Another reason for me to be allergic to unused, un-lazy imports, and a
big advantage of our `.api` restructuring.

Josef

>
> Skipper
>

josef...@gmail.com

unread,

Oct 11, 2011, 12:35:08 PM10/11/11

to pystat...@googlegroups.com

And sklearn is in the "import life, universe, everything" camp.

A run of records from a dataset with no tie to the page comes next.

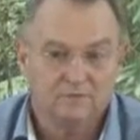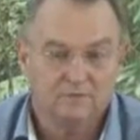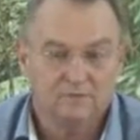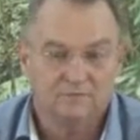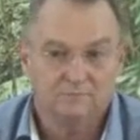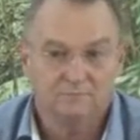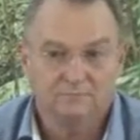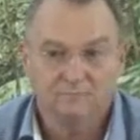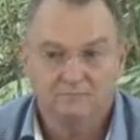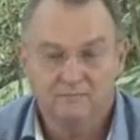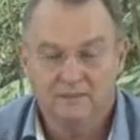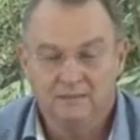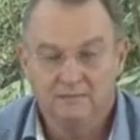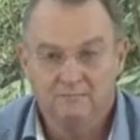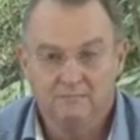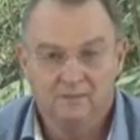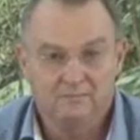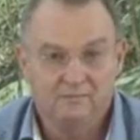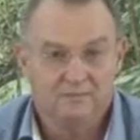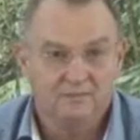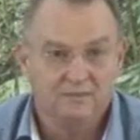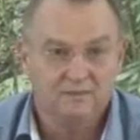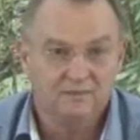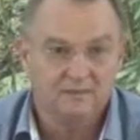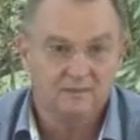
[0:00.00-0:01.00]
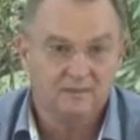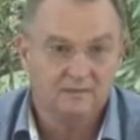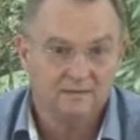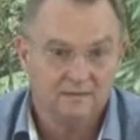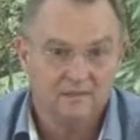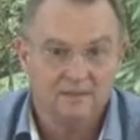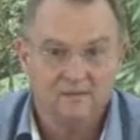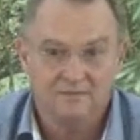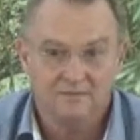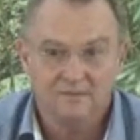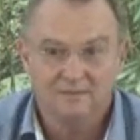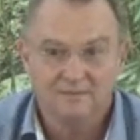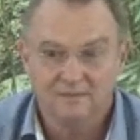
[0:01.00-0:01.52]
So many people see that
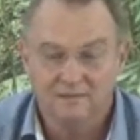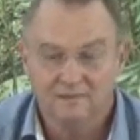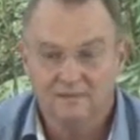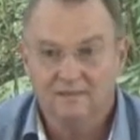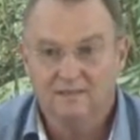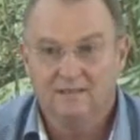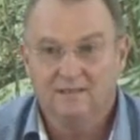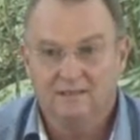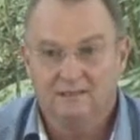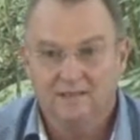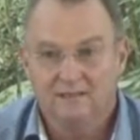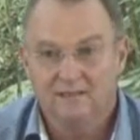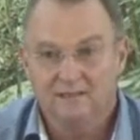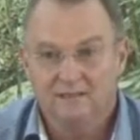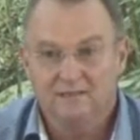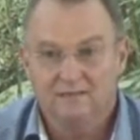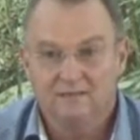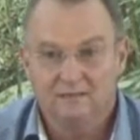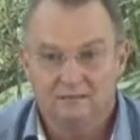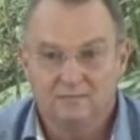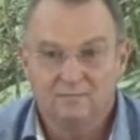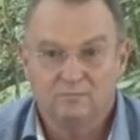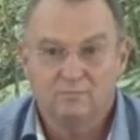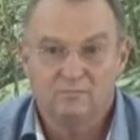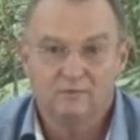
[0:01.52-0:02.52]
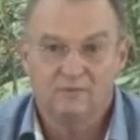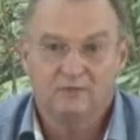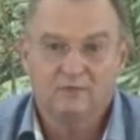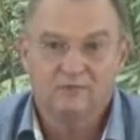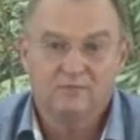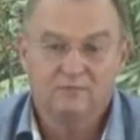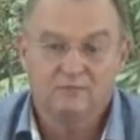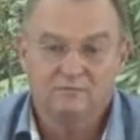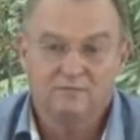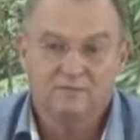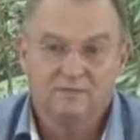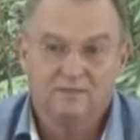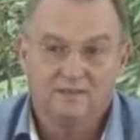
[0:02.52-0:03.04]
as, a, as an
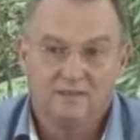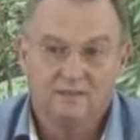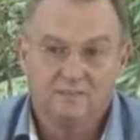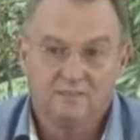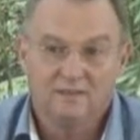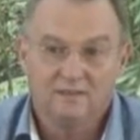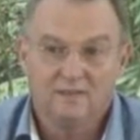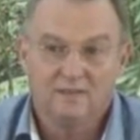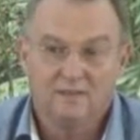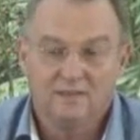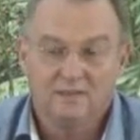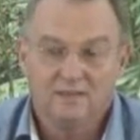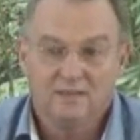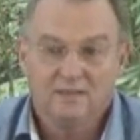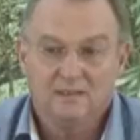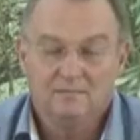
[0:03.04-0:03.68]
exploration of farmers.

>>> before = copy.copy(sys.modules)
>>> len(before)
132
>>> from sklearn.externals.joblib import Parallel, delayed
>>> after = copy.copy(sys.modules)
>>> len(after)
552
this counts numpy which we cannot avoid, but also a large amount of
scipy, besides, I guess, most of sklearn

If I replace from sklearn.externals.joblib import Parallel, delayed
with from joblib import Parallel, delayed

then I get much better numbers also on Windows

10000
1 1.20499992371
2 1.34500002861
3 1.27999997139
4 1.38000011444
6 1.45499992371
8 1.61500000954
-1 1.625

1000
1 1.0649998188
2 0.825000047684
3 0.65499997139
4 0.579999923706
6 0.590000152588
8 0.644999980927
-1 0.644999980927

100
1 1.05999994278
2 0.759999990463
3 0.630000114441
4 0.564999818802
6 0.570000171661
8 0.629999876022
-1 0.625

4
1 1.05999994278
2 0.745000123978
3 0.77999997139
4 0.56500005722
6 0.649999856949
8 0.735000133514
-1 0.730000019073

also twice as fast in a 4 second loop
4
1 3.9470000267
2 2.71399998665
3 2.7610001564
4 1.93499994278
6 2.05900001526
8 2.3869998455
-1 2.32400012016

(My notebook is as usual full 6.8 GB of 8GB RAM used up, but not much
CPU load, so the numbers could change.)